* **Records**
- Opening Delimiter -
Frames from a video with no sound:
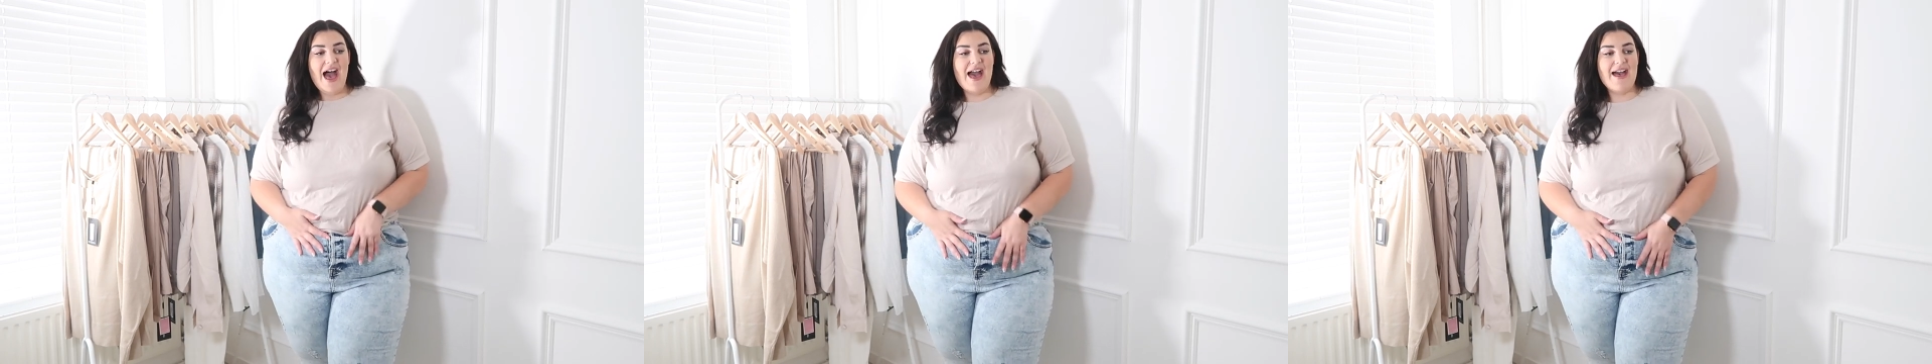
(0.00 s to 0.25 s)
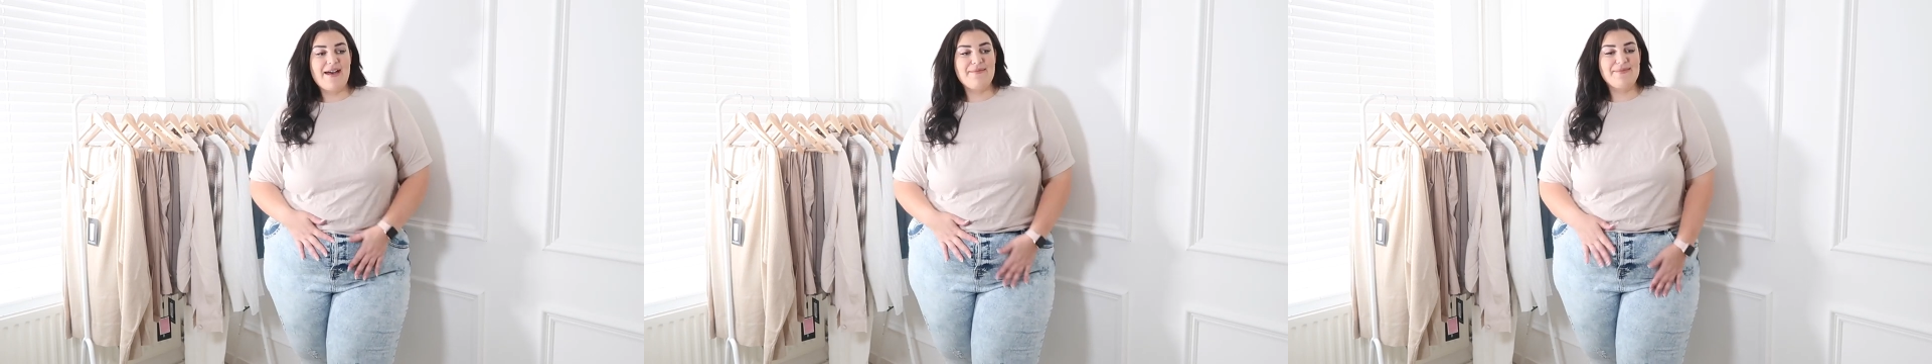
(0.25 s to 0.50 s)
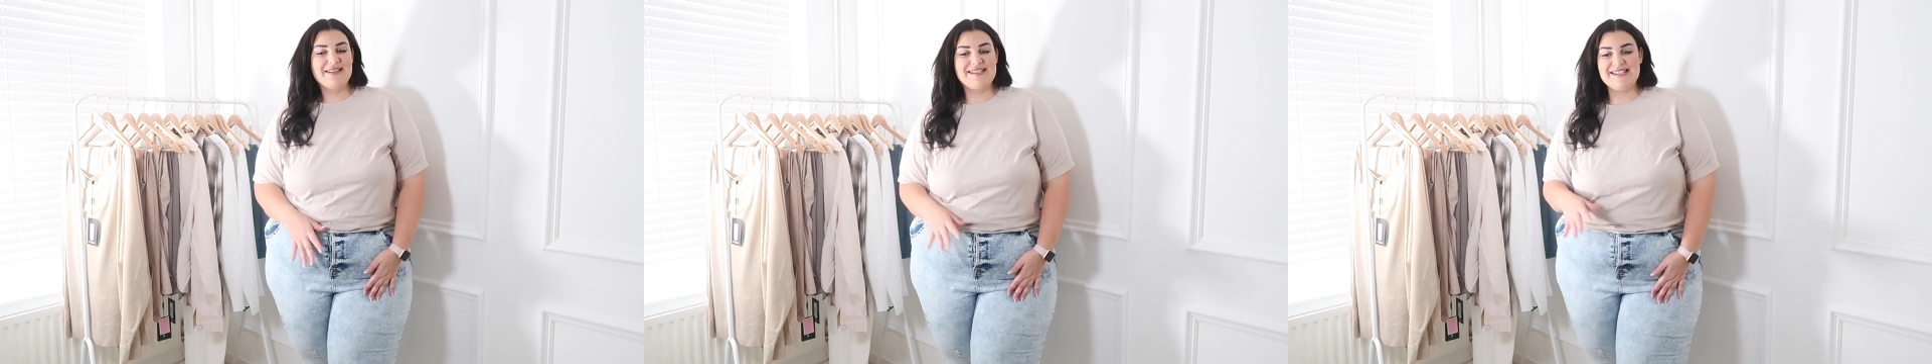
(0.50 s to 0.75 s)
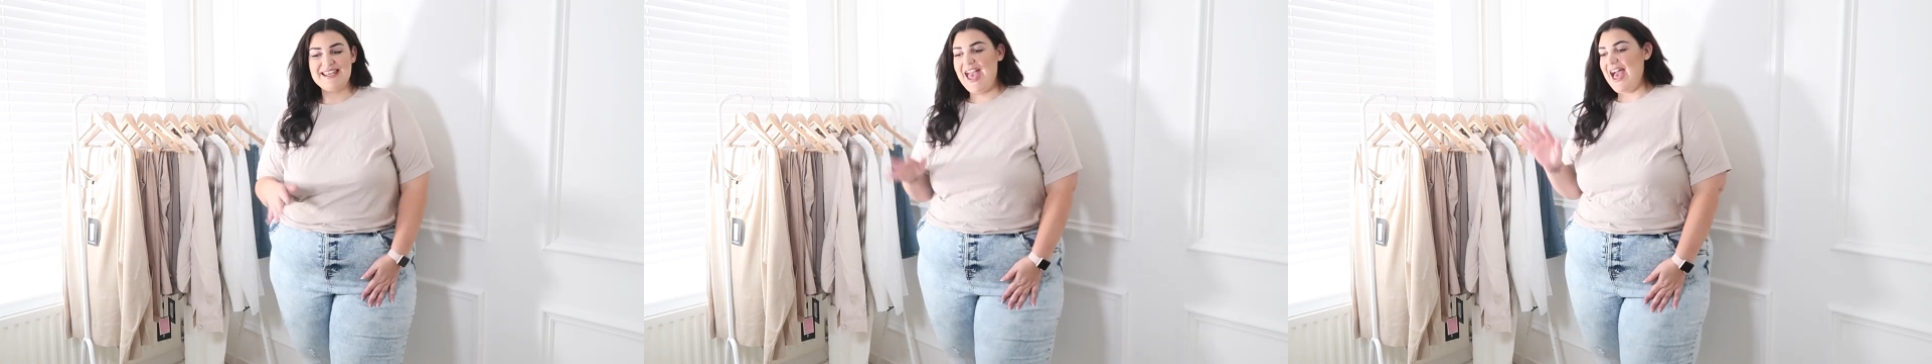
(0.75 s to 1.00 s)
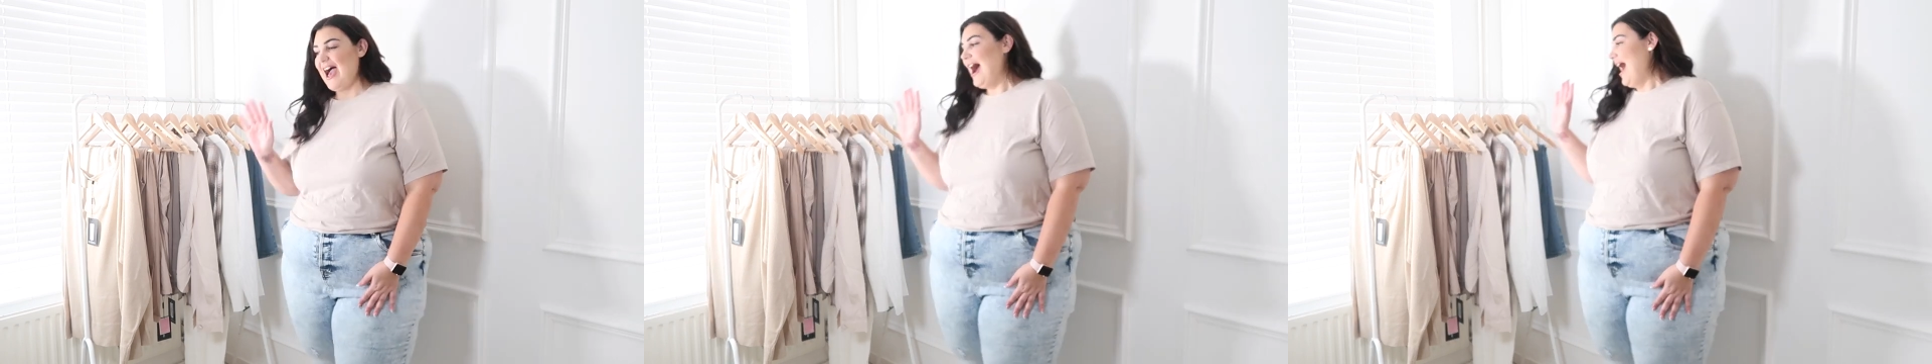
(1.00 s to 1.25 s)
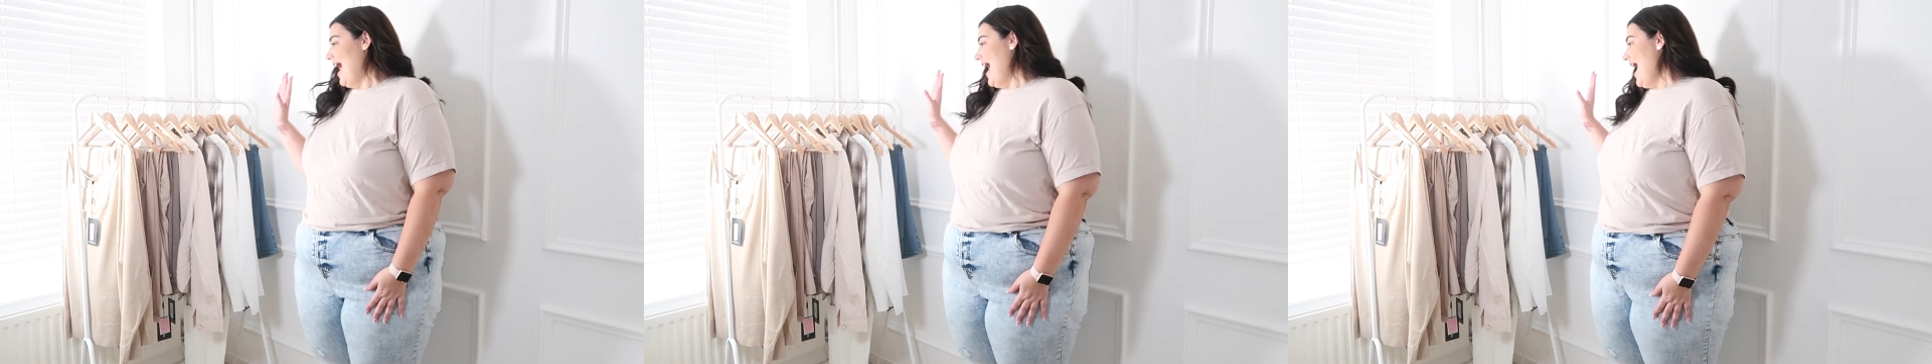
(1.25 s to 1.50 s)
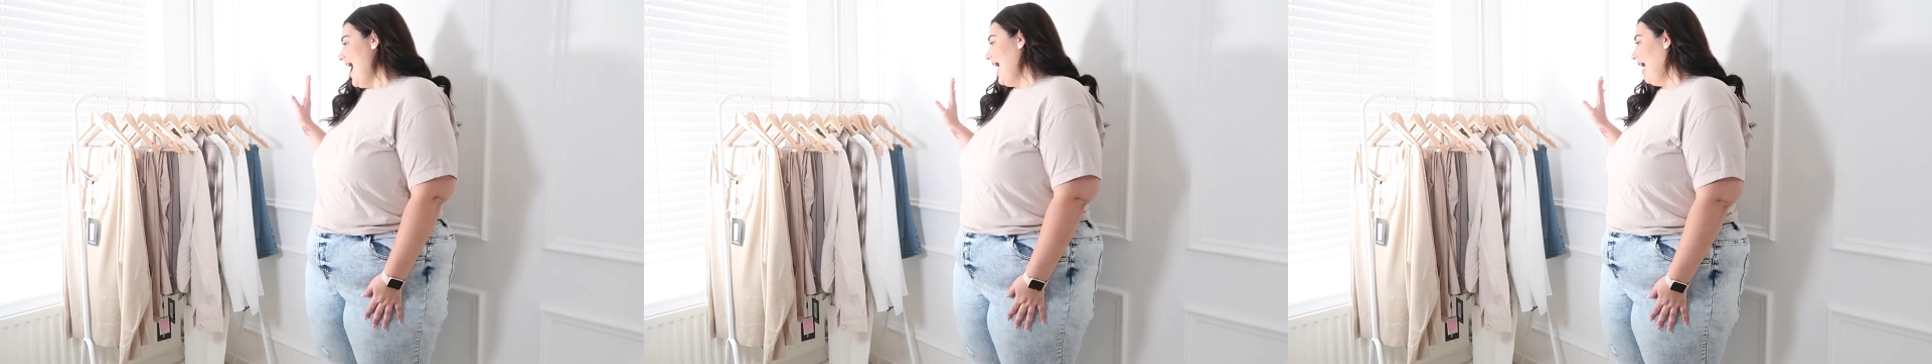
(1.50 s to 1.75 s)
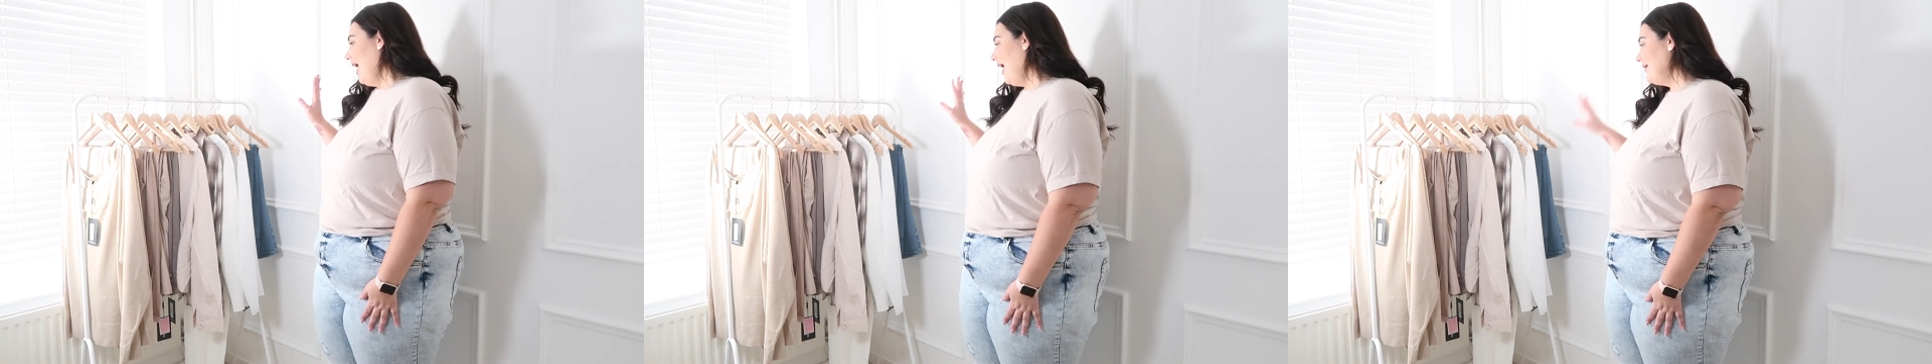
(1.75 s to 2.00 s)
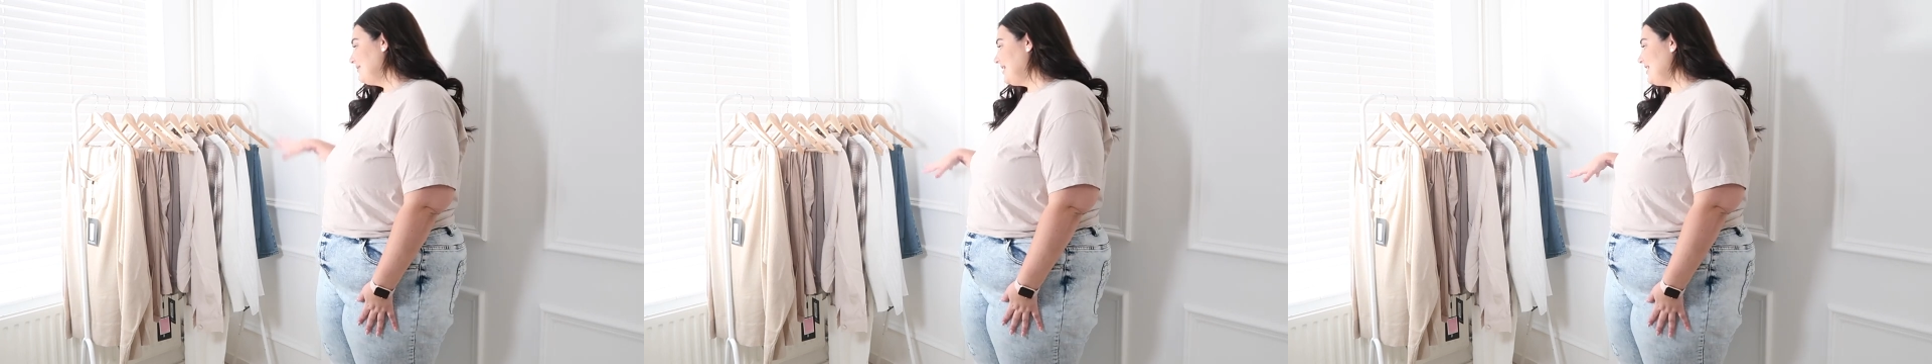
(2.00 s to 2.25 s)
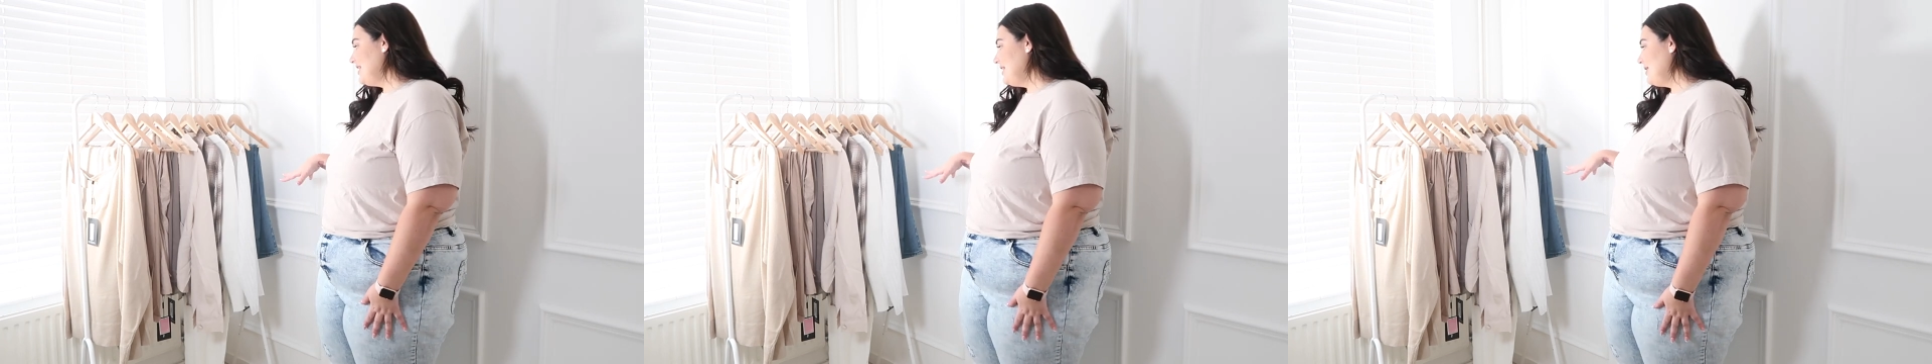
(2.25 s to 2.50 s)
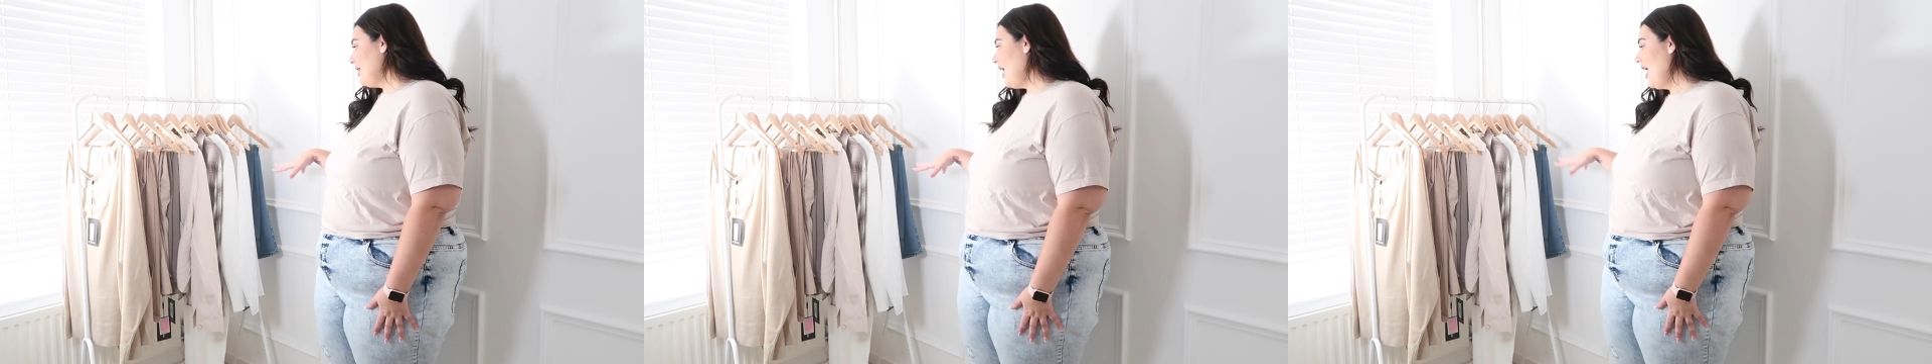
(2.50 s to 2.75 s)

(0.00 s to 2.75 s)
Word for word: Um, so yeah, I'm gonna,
- Closing Delimiter -
- Opening Delimiter -
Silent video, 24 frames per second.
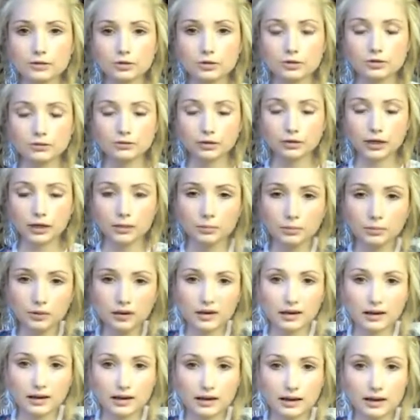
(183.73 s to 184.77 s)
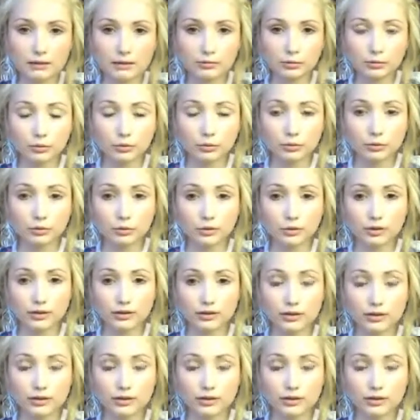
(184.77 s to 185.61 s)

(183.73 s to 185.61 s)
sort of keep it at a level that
- Closing Delimiter -
* **What you need to do**
Look above for the line containing "(1.75 s to 2.00 s)" and the line containing "Word for word: Um, so", then reproduce both and everything between them exactly, pictures omitted.

* **Exercise output**
(1.75 s to 2.00 s)
(2.00 s to 2.25 s)
(2.25 s to 2.50 s)
(2.50 s to 2.75 s)

(0.00 s to 2.75 s)
Word for word: Um, so yeah, I'm gonna,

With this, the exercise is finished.